- Records to process
**********
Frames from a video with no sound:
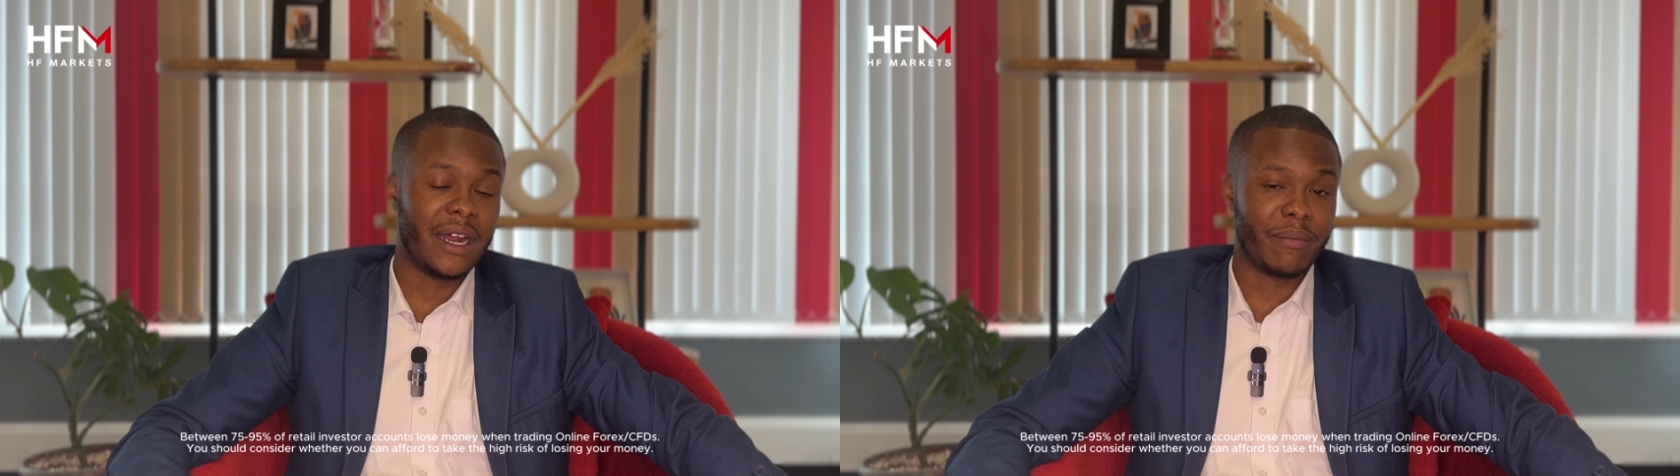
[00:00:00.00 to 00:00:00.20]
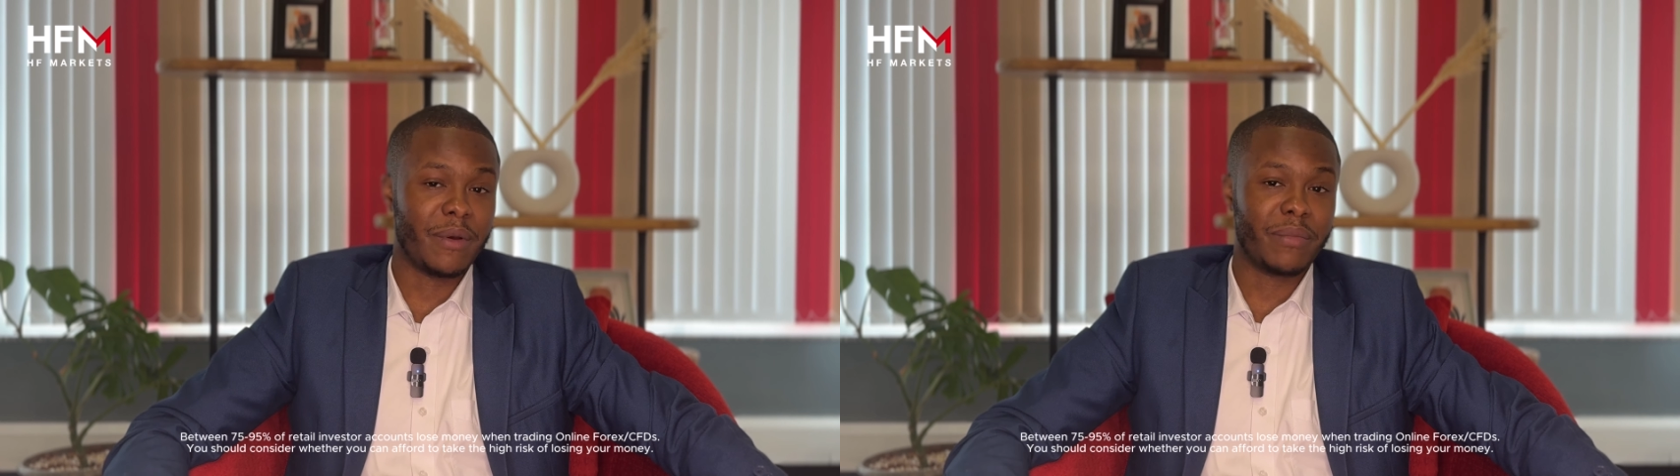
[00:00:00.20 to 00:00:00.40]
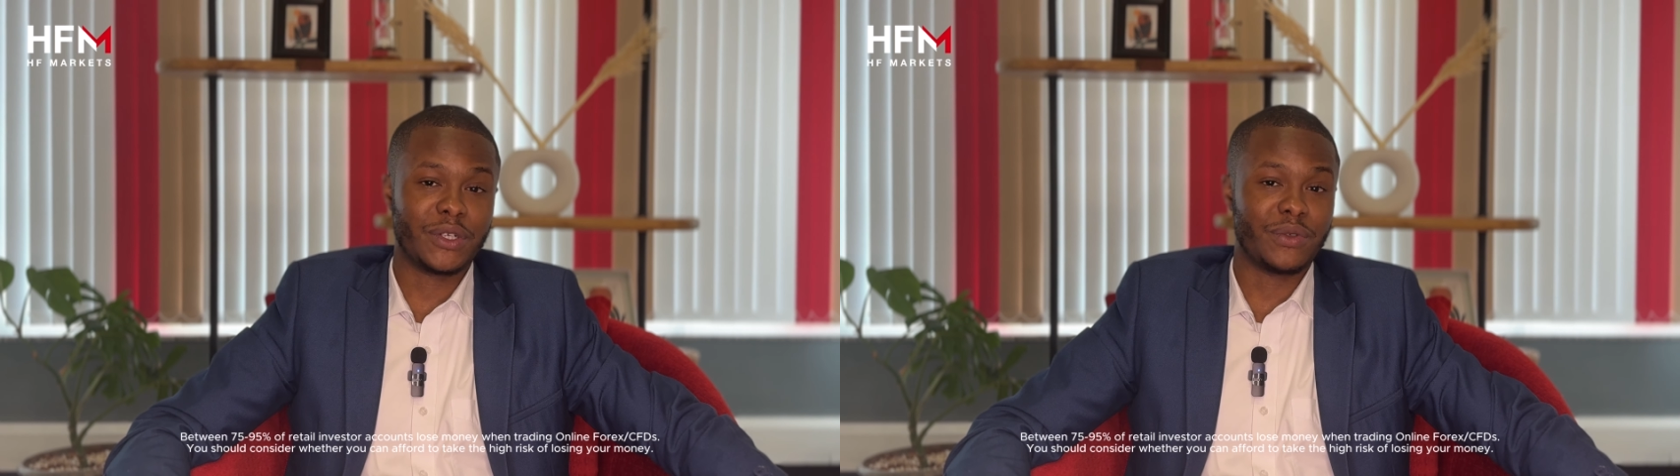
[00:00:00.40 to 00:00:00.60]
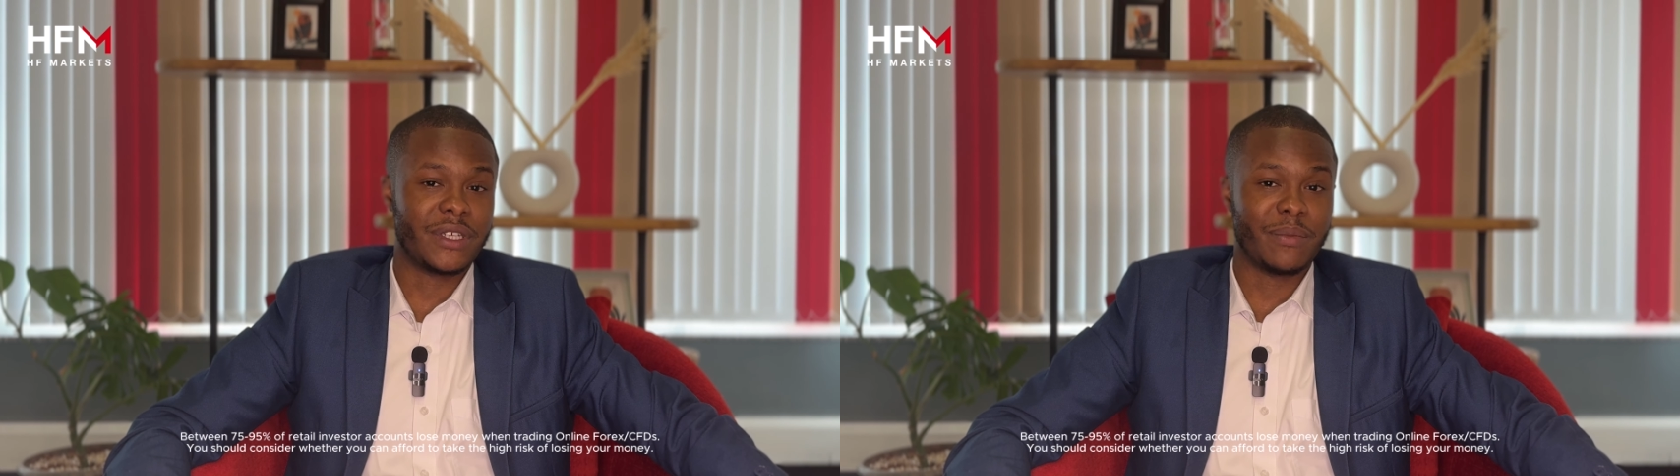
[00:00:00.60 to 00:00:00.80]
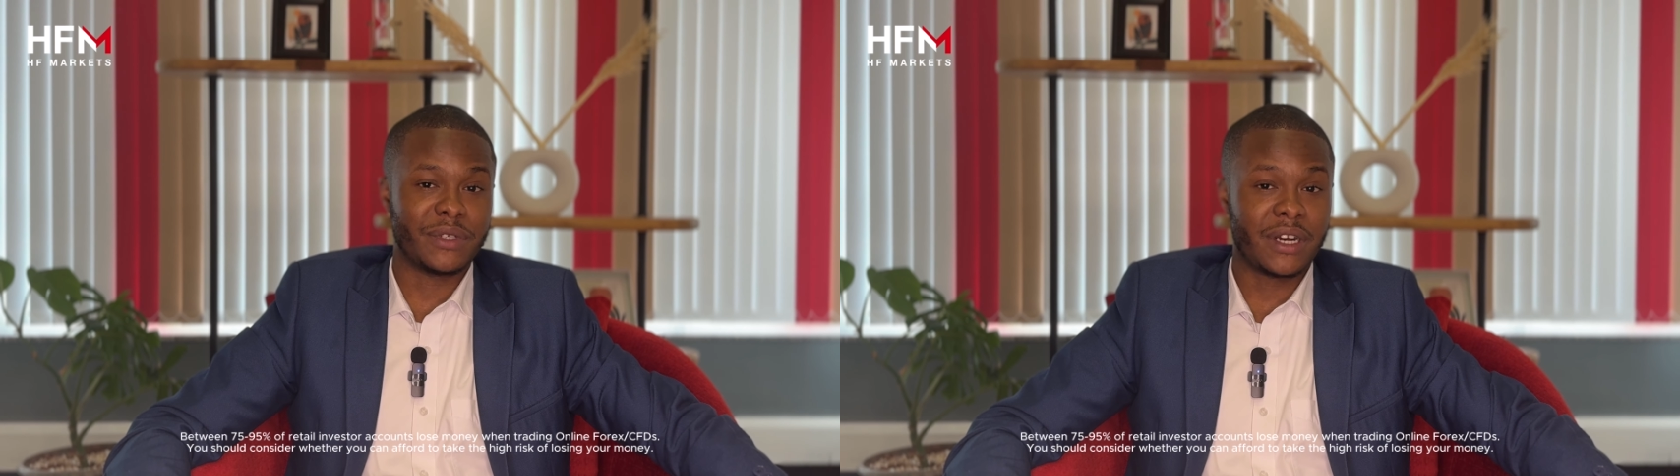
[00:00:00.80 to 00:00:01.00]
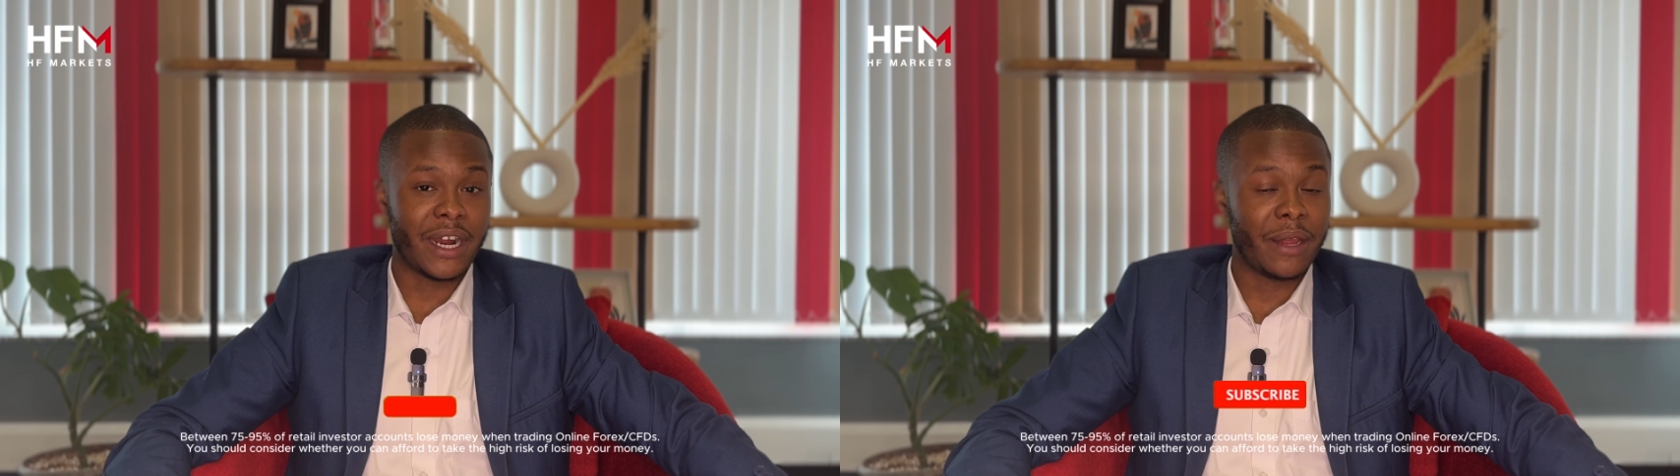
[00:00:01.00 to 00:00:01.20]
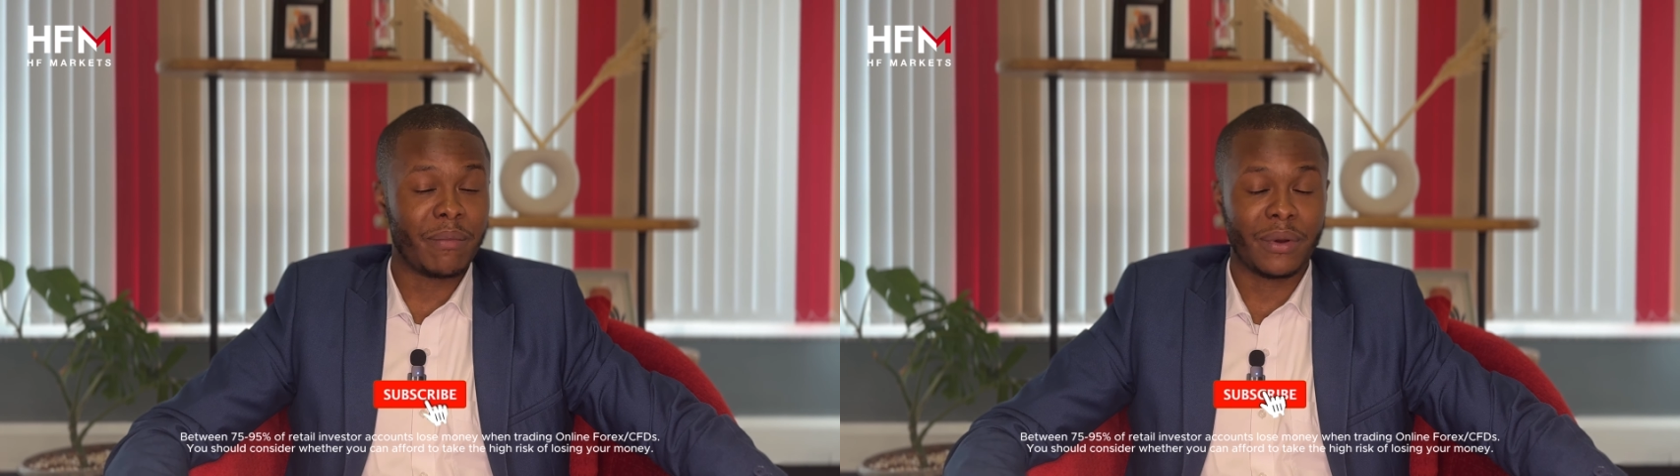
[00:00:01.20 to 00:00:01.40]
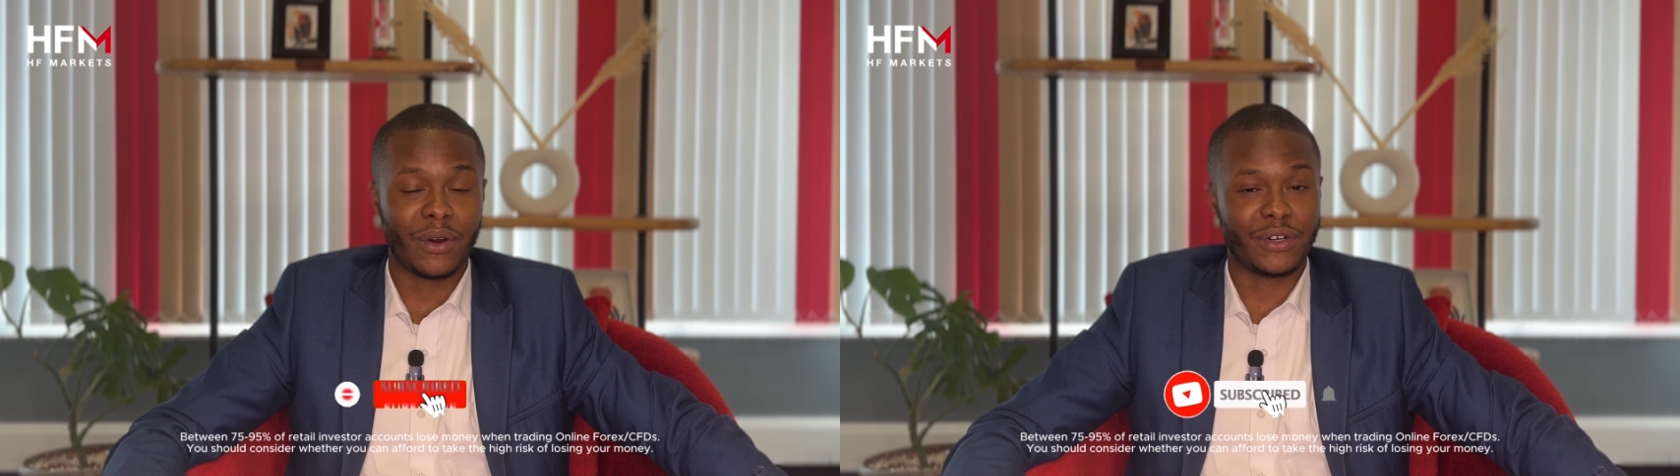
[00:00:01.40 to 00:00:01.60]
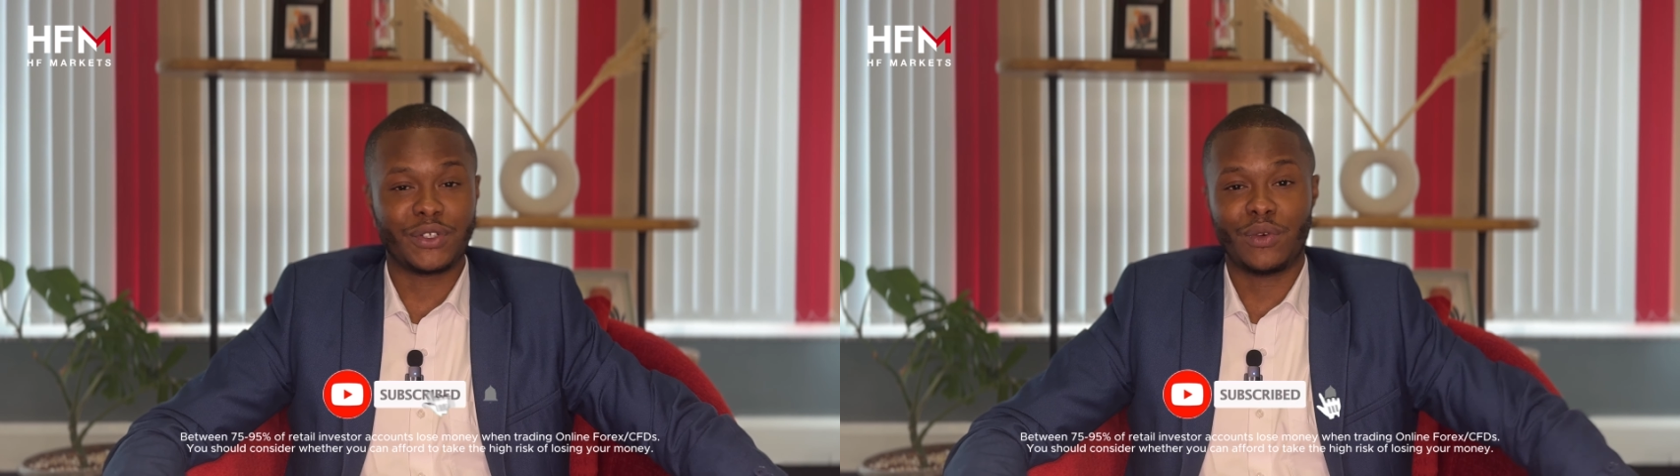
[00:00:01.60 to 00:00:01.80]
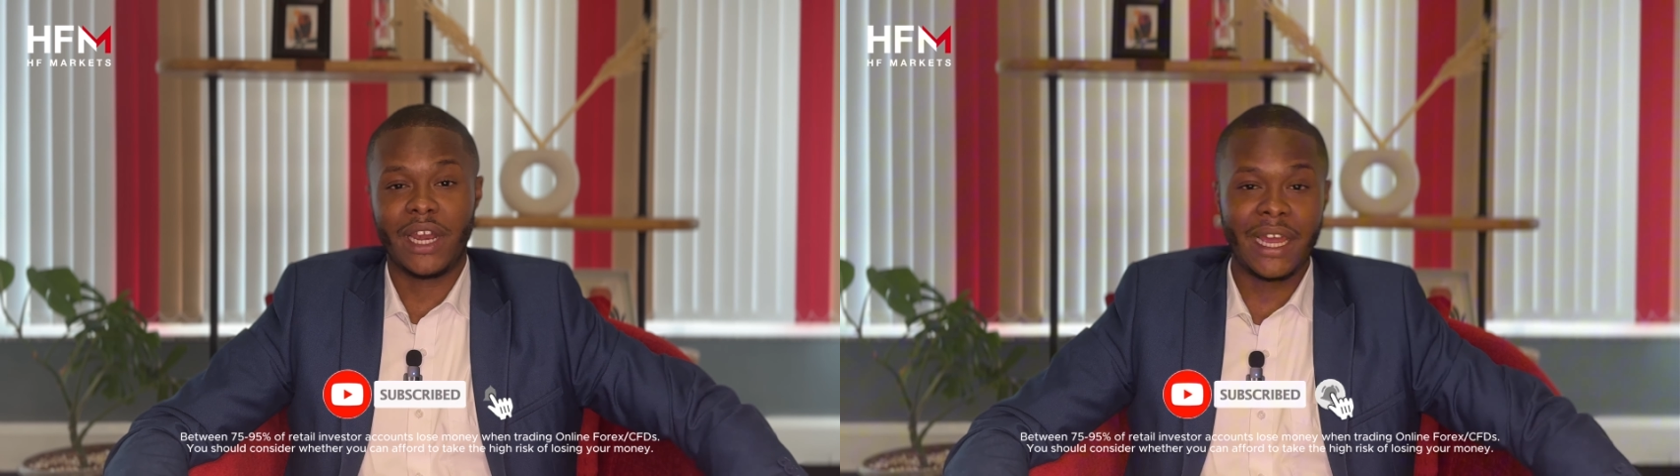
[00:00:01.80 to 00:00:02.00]
Remember to subscribe or
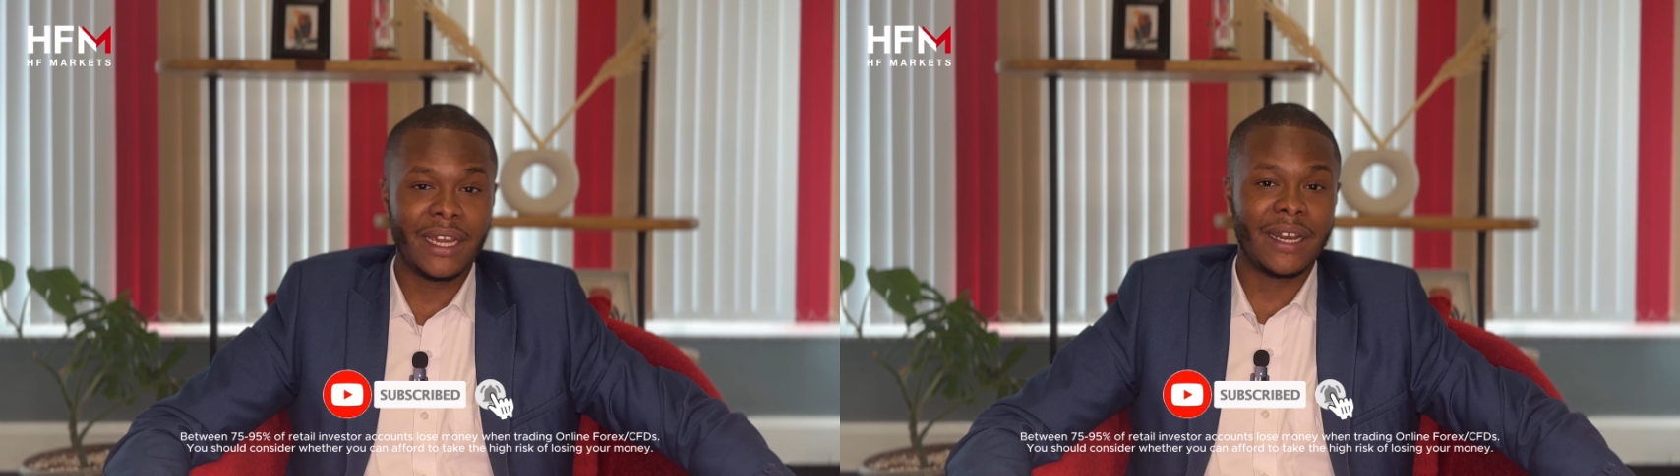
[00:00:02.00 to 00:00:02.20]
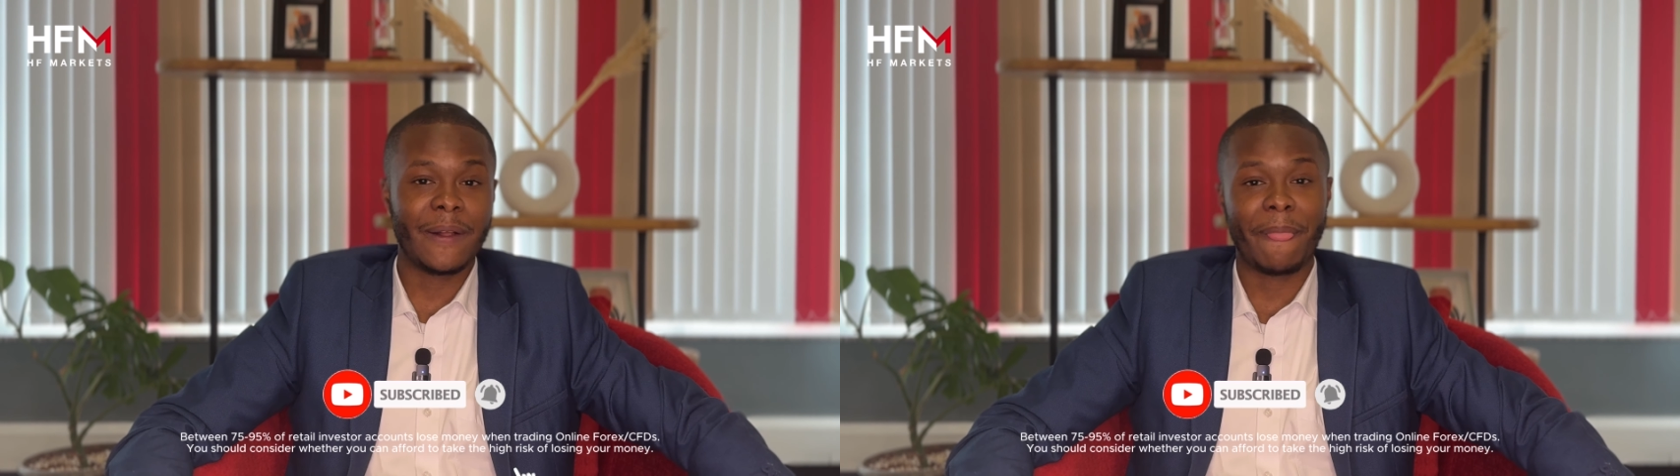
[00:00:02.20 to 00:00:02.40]
to like,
**********
What is needed is an exact copy of every line from the one with "[00:00:01.00 to 00:00:01.20]" to the end of the listing above, with the pictures left out.

- Answer to the exercise
[00:00:01.00 to 00:00:01.20]
[00:00:01.20 to 00:00:01.40]
[00:00:01.40 to 00:00:01.60]
[00:00:01.60 to 00:00:01.80]
[00:00:01.80 to 00:00:02.00]
Remember to subscribe or
[00:00:02.00 to 00:00:02.20]
[00:00:02.20 to 00:00:02.40]
to like,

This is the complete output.